A biologist like Kropotkin, but focusing on plants rather than animals, Robin Wall Kimmerer arrives at the same conclusions – that our mutual flourishing depends on the “gift economy” of plants, -- where “wealth is understood as having enough to share, and the practice for dealing with abundance is to give it away.” It nurtures community bonds “that enhance mutual well-being,” “organizing ourselves in a way to sustain life . . . where the economic unit is ‘we’ rather than ‘I,’ and “all flourishing is mutual.” [i]
I’m struck by the comparison to the networks of mycorrhizal fungus that support a whole neighborhood of trees – not just species kin, but also those who are unrelated. In her study of these networks, Suzanne Simard found that larger trees share carbon with their smaller relatives, but that they also share with generalizing networking fungi that could pass carbon to unrelated trees. She surmised that because of the fungi’s ability to reproduce rapidly they could adapt easily to changing conditions and climates. She found that in thriving ecosystems, cooperative communities of plants, animals, and fungi seemed to exist, “where multiple tree species are linked by a network for mutual aid, in the way it takes a village to raise a child .. .[and] that in the long run, the benefits of group cooperation outweigh the costs of individual prerogatives.”[ii]
As the political situation in this country becomes more and more akin to that of Germany in the late 1930s, I’m particularly moved by Simone Weil’s arguments in her The Need for Roots written during that time, that, in her words, “to be rooted is perhaps the most important and least recognized need of the human soul” and that we have roots “by virtue of [our] real, active and natural participation in the life of a community.”[iii]
As we move into a time designed to set us against each other, when it seems the aims of the state will be directed toward the ultra wealthy to the detriment of the poor and working classes, we will need each other more than ever. We will need to stay connected to each other, to be rooted and participate in our communities, to be able to provide solidarity and aid during what could become difficult times. “Ecosystems are so similar to human societies,” writes Simard, “they’re built on relationships. The stronger those are, the more resilient the system.”[iv]We can become the alternative to those who want to promote division and an environment of each one for themselves – an alternative which instead believes in the goodness and caring of people to help each other out, whether in times of need or out of a general belief in good will.

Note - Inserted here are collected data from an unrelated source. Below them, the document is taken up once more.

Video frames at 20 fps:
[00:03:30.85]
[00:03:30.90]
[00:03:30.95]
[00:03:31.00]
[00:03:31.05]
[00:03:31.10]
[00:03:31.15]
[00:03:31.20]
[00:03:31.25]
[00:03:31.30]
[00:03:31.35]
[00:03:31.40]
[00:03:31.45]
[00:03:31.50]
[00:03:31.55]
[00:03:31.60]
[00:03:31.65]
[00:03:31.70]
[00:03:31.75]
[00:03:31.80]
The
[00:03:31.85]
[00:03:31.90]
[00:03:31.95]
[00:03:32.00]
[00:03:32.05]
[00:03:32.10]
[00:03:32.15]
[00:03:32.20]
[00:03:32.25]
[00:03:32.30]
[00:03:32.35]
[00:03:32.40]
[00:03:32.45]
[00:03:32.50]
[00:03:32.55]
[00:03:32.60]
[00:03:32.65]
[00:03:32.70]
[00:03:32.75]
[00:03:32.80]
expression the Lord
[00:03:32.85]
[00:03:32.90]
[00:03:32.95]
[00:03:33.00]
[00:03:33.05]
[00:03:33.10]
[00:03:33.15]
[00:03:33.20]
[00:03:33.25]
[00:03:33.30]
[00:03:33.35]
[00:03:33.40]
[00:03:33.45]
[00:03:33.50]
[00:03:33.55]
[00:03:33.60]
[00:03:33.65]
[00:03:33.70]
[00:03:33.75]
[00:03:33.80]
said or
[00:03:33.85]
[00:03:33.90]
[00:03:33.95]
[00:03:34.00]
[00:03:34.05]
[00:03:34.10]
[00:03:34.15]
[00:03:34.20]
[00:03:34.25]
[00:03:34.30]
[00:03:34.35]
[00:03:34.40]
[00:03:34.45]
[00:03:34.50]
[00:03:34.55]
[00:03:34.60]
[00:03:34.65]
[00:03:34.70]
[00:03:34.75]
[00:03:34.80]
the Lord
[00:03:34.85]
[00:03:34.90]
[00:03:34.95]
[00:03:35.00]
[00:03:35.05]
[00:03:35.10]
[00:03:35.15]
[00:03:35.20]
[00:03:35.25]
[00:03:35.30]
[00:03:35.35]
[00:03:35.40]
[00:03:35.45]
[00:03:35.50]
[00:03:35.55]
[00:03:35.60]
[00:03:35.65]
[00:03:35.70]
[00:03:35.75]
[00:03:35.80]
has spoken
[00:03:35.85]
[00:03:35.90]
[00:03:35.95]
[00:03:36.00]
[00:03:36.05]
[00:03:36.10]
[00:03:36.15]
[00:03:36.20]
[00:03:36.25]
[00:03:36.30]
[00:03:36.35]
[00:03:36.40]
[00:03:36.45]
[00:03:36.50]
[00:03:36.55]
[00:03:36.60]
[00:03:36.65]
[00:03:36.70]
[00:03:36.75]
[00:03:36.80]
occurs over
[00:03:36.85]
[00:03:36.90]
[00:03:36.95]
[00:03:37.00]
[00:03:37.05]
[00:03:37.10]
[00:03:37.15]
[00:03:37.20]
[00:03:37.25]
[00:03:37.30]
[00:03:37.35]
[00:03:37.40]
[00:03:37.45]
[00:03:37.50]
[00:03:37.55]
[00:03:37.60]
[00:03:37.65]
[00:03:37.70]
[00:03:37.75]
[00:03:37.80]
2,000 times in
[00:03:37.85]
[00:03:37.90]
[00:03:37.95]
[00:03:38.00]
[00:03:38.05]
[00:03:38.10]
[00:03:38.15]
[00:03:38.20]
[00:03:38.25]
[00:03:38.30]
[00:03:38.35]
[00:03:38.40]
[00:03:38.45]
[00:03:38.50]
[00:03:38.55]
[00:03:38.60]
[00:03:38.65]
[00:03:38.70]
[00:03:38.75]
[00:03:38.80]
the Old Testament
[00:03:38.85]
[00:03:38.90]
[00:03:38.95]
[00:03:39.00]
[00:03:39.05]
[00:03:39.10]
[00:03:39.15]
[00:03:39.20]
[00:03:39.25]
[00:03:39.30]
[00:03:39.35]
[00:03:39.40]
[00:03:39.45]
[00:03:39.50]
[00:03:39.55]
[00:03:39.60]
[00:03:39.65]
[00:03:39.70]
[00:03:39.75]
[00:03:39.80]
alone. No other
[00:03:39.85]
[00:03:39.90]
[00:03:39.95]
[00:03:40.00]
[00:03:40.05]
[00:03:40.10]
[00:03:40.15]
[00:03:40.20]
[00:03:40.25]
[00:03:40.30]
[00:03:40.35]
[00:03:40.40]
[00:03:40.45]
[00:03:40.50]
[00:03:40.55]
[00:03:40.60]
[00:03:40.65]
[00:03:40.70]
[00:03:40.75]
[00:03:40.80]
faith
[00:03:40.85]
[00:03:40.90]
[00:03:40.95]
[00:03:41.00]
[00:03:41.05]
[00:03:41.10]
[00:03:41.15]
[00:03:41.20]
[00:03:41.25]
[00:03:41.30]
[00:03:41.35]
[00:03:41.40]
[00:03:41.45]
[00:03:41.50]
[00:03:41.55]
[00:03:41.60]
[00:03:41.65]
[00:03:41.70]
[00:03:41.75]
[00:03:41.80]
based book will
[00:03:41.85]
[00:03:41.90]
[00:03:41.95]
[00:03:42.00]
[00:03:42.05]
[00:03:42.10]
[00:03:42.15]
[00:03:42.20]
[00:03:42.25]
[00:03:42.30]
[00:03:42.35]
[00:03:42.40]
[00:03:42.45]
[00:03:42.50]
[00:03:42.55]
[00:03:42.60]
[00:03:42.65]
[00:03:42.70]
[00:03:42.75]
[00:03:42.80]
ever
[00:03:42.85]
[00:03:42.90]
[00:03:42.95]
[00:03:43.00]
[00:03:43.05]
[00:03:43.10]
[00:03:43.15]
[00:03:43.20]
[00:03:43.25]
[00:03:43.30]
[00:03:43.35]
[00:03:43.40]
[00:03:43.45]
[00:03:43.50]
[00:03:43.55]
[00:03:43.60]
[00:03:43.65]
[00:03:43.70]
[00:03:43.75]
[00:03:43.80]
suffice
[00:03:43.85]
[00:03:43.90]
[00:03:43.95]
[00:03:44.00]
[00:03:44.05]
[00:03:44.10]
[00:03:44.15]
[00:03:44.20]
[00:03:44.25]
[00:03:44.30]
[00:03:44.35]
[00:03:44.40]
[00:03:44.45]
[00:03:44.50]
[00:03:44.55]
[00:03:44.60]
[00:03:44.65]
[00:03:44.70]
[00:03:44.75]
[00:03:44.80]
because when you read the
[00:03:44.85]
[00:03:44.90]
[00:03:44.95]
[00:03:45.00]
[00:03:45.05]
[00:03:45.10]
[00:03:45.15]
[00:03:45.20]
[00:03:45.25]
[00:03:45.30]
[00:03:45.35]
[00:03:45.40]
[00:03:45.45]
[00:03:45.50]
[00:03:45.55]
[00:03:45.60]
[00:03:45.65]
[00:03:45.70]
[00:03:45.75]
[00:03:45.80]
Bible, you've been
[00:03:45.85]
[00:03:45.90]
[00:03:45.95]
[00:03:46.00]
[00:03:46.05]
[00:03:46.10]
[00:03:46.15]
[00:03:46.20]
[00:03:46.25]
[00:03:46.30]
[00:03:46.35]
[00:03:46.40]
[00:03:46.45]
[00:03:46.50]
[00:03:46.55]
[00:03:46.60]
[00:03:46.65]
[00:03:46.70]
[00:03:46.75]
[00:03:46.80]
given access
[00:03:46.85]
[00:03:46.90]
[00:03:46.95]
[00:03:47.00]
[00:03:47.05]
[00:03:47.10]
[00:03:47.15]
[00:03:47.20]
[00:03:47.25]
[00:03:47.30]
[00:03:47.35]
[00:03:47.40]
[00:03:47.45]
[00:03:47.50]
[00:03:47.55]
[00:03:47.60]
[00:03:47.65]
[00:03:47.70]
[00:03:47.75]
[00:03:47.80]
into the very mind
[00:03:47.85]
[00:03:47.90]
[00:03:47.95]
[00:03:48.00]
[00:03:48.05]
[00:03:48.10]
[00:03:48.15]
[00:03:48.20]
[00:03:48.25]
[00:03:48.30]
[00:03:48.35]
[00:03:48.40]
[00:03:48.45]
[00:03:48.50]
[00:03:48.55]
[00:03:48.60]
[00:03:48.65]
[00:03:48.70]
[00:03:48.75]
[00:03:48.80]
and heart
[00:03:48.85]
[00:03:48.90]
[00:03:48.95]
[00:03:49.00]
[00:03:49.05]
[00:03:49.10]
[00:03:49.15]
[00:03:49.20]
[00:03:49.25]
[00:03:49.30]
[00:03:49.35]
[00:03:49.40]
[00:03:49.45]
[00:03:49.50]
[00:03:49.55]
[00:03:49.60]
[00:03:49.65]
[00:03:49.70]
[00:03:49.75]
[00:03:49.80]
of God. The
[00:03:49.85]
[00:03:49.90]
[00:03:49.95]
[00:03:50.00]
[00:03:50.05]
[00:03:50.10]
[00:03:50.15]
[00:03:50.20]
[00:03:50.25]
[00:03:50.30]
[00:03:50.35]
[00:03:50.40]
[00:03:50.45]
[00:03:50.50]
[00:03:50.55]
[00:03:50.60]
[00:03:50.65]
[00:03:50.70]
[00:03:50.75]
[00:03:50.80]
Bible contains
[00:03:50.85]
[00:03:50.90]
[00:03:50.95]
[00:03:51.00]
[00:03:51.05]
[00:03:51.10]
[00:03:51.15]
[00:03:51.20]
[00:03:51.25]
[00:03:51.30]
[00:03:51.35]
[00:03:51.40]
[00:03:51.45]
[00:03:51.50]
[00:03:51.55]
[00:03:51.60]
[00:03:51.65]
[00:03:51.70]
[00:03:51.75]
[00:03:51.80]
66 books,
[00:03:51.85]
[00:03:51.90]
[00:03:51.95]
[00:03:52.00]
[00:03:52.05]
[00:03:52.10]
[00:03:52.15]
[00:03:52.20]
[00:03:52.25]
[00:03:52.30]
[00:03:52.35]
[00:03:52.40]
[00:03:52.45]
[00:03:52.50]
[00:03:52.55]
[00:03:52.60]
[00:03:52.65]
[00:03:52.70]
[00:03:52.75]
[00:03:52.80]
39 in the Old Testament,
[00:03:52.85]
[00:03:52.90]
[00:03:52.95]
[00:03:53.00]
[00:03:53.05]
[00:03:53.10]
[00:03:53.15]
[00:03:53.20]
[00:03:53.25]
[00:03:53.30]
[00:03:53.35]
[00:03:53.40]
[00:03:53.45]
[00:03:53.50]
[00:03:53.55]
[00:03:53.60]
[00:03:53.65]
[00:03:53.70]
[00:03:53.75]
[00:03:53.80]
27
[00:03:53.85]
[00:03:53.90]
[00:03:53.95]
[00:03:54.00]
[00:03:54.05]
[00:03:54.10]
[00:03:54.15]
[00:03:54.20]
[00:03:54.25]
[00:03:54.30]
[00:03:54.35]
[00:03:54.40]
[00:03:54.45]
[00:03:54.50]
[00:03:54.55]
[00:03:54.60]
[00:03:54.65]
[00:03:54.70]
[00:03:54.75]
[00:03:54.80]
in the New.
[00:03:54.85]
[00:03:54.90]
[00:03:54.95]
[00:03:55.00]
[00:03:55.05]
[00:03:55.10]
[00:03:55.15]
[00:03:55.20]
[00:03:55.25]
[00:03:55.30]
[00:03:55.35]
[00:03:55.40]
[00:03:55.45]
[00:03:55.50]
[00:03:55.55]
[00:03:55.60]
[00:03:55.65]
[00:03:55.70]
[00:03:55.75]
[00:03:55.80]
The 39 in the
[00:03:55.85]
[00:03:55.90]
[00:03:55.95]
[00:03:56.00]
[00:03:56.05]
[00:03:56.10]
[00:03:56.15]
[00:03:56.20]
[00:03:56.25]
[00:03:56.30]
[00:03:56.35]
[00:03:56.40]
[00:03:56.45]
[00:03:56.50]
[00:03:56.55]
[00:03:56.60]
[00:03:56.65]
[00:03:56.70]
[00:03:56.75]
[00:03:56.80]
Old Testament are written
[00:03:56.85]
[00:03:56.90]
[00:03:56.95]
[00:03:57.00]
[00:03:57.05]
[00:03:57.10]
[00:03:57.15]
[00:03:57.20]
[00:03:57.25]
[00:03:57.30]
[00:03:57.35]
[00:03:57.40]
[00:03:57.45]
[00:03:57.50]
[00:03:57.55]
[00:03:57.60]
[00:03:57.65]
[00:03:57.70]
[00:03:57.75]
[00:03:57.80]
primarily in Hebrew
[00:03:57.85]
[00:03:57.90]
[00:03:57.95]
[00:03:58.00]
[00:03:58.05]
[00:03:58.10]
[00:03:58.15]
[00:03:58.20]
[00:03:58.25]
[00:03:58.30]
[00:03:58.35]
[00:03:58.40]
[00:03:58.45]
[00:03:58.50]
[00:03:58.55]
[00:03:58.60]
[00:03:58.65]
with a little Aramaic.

Isn’t this keeping Christmas with us all through the year after all, like the mycorrhizal fungal networks, by promoting a spirit of generosity and good will toward each other and embracing our rootedness in community.
[i] The Serviceberry – Robin Wall Kimmerer
[ii] Simard, 187-188.
[iii] Weil, The Need for Roots. 41.
[iv] Simard, 189.
Sources
“Keep Christmas With You (All Through the Year), Sesame Street Music.
Kimmerer, Robin Wall. “The Serviceberry.” Emergence Magazine. October 26, 2022.
Mass Organizing Call: Building Mutual Aid Networks
Simard, Suzanne. Finding the Mother Tree: Discovering the Wisdom of the Forest. New York: Alfred. A Knopf, 2021.
Weil, Simone. The Need for Roots: Prelude to a Declaration of Duties Towards Mankind. Trans. A.F. Wills. New York: Routledge & Kegan Paul, 1987.
Woodcock, George. Anarchism: A History of Libertarian Ideas and Movements. Cleveland: Meridian Books, 1962.